In Spring Security 3.0, this is (understandably) a common source of confusion in that the use of filters="none" adds a pattern with an empty list of filters to the FilterChainProxy whereas the use of an access attribute adds a security access rule to the FilterSecurityInterceptor which is used to protect URLs.

The matching process is:

1. FilterChainProxy matches the request to a filter chain
2. If the filter chain is non-empty, the request will be checked by the FilterSecurityInterceptor

Both classes maintain a separate ordered list of matchers which they do apply in the order you have defined them, but you need to understand that underneath there are actually two separate beans being configured which are not directly connected.

In a simple namespace application, the <http> block is adding a single filter chain to the FilterChainProxy with pattern /**. Any filters="none" patterns you add will place empty filter chains before the actual chain.

The situation has improved a lot in Spring Security 3.1, in that you configure separate filter chains by using a separate <http> block, which maps more intuitively to what is actually happening at the bean level. The request-matching process has also been improved a lot and now uses a RequestMatcher interface for everything. You can also use this instead of a pattern when configuring the <http> block.

So, your best option is probably to upgrade. You could then implement a RequestMatcher which checks for the presence of the the parameter you are looking for, say MyParamRequestMatcher, and then use:

<http request-matcher-ref="myParamMatcher" security="none" />

<bean:bean id="myParamMatcher" class="MyParamRequestMatcher" />

<http>
    <!-- Define the default filter chain configuration here -->
</http>

Note that matching on parameters using a URL pattern is not very secure in general as it is easy to bypass by reordering the URL, adding bogus patterns and so on. Your case is probably OK, since the version with the parameter is allowing unsecured access and you have patterns which require authentication for other cases.

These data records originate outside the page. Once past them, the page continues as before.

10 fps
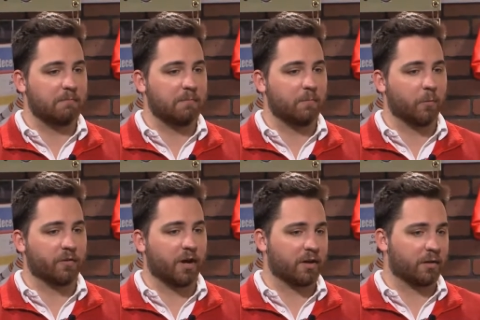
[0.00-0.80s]
we
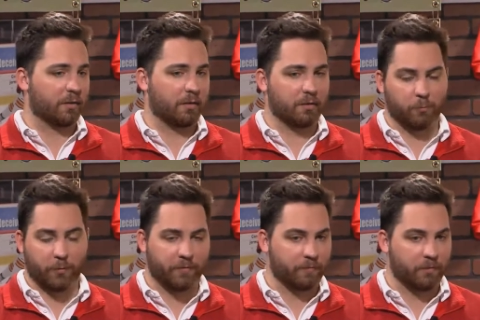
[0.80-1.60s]
talk a little, uh,
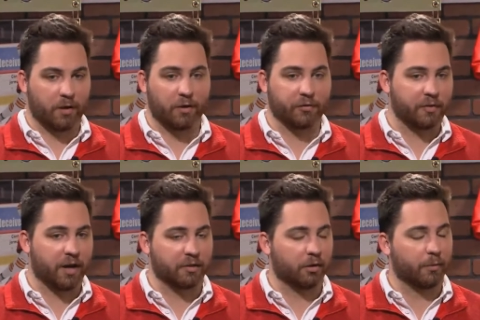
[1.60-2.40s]
we've also
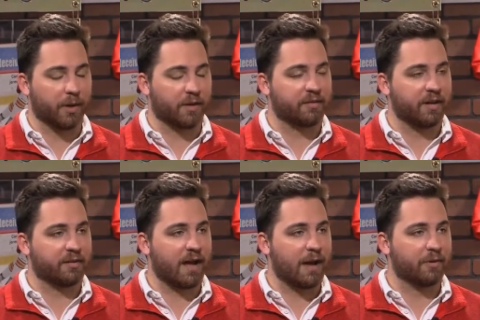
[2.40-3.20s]
talked a little bit about St.
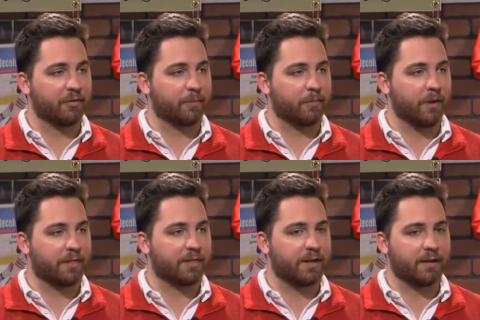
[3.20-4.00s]
Thomas. I
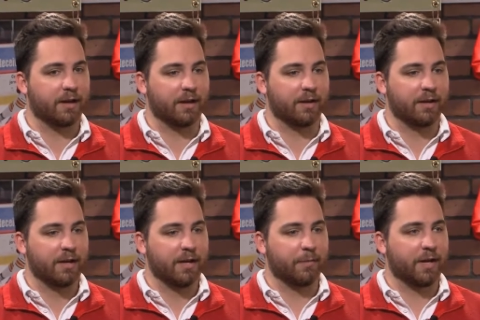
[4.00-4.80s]
think uh,
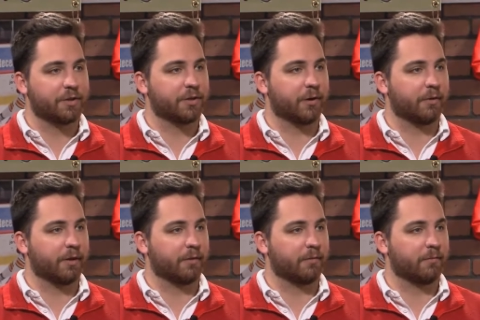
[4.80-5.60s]
might show
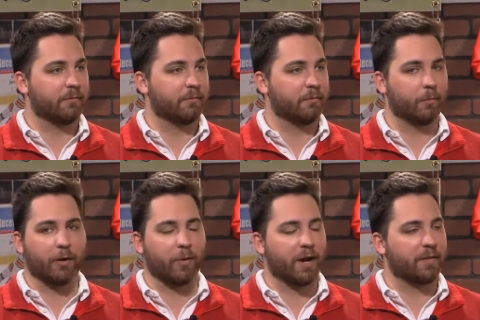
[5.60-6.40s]
that right
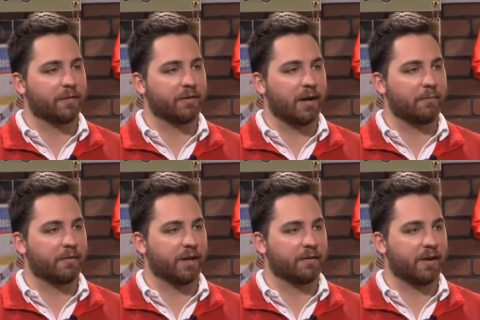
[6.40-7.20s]
away on the job
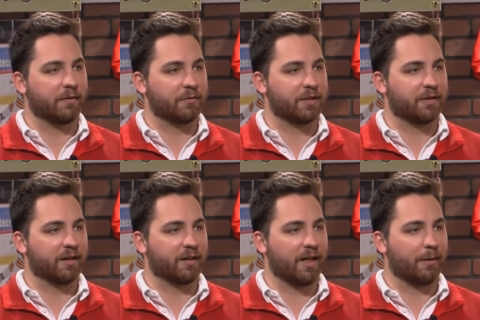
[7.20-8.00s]
that Don Lucia has
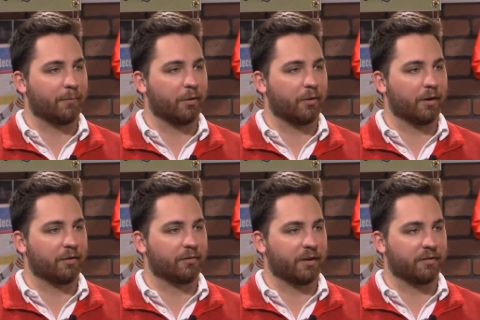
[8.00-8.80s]
had a lot of pull
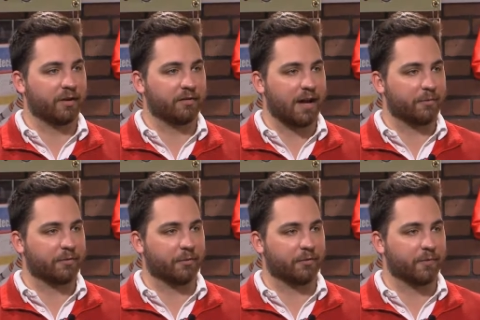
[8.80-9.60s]
as uh, St. Thomas
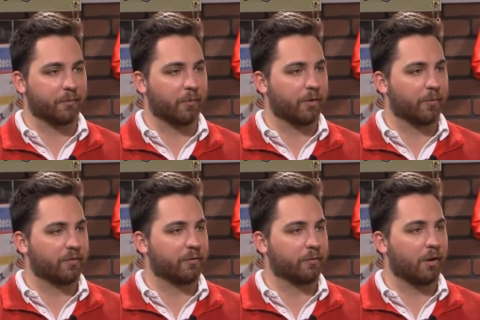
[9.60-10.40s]
goes Division One. It
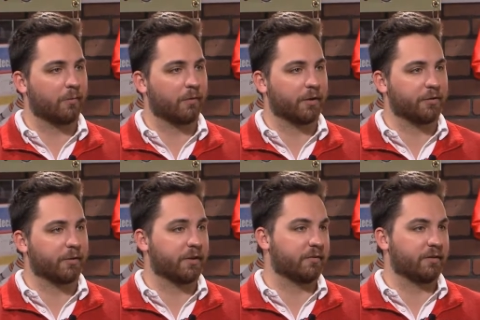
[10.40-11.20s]
wasn't too long before they
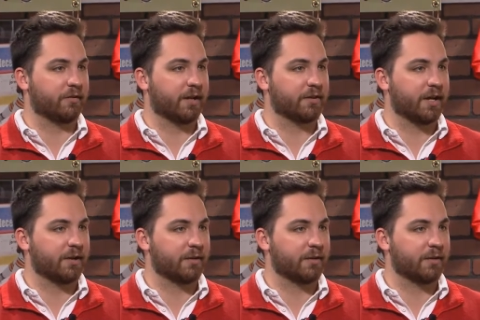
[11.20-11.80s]
joined the CCHA.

If you want to stay with 3.0, your best option is to avoid using filters="none" (use isAnonymous() instead) and probably use regular-expression matching rather than ant paths so that you can match the query string more easily. Again I should repeat that rules defined this way can almost certainly be bypassed, so don't rely on them for more security and make sure you are secure by default.

---

Update:

As a test for my suggestion of using regex matching and permitAll, if I modify the "tutorial" sample application in the 3.0.x branch of Spring Security like so:

<http use-expressions="true" path-type="regex">
    <intercept-url pattern="\A/secure/extreme/.*\Z" access="hasRole('ROLE_SUPERVISOR')"/>
    <intercept-url pattern="\A/secure/index.jsp\?param=value\Z" access="permitAll" />
    <intercept-url pattern="\A/secure/.*\Z" access="isAuthenticated()" />
    <intercept-url pattern="/.*" access="permitAll" />
    ...
</http>

Then I do get the expected behaviour:

[DEBUG,FilterChainProxy] Candidate is: '/secure/index.jsp?param=value'; pattern is /.*; matched=true
[DEBUG,FilterChainProxy] /secure/index.jsp?param=value at position 1 of 12 in additional filter chain; firing Filter: 'ConcurrentSessionFilter'
...
[DEBUG,FilterChainProxy] /secure/index.jsp?param=value at position 11 of 12 in additional filter chain; firing Filter: 'ExceptionTranslationFilter'
[DEBUG,FilterChainProxy] /secure/index.jsp?param=value at position 12 of 12 in additional filter chain; firing Filter: 'FilterSecurityInterceptor'
[DEBUG,ExpressionBasedFilterInvocationSecurityMetadataSource] Candidate is: '/secure/index.jsp?param=value'; pattern is \A/secure/extreme/.*\Z; matched=false
[DEBUG,ExpressionBasedFilterInvocationSecurityMetadataSource] Candidate is: '/secure/index.jsp?param=value'; pattern is \A/secure/index.jsp\?param=value\Z; matched=true
[DEBUG,FilterSecurityInterceptor] Secure object: FilterInvocation: URL: /secure/index.jsp?param=value; Attributes: [permitAll]

which shows the FilterChainProxy matching under .* followed by the FilterSecurityInterceptor matching the exact URL with the parameter.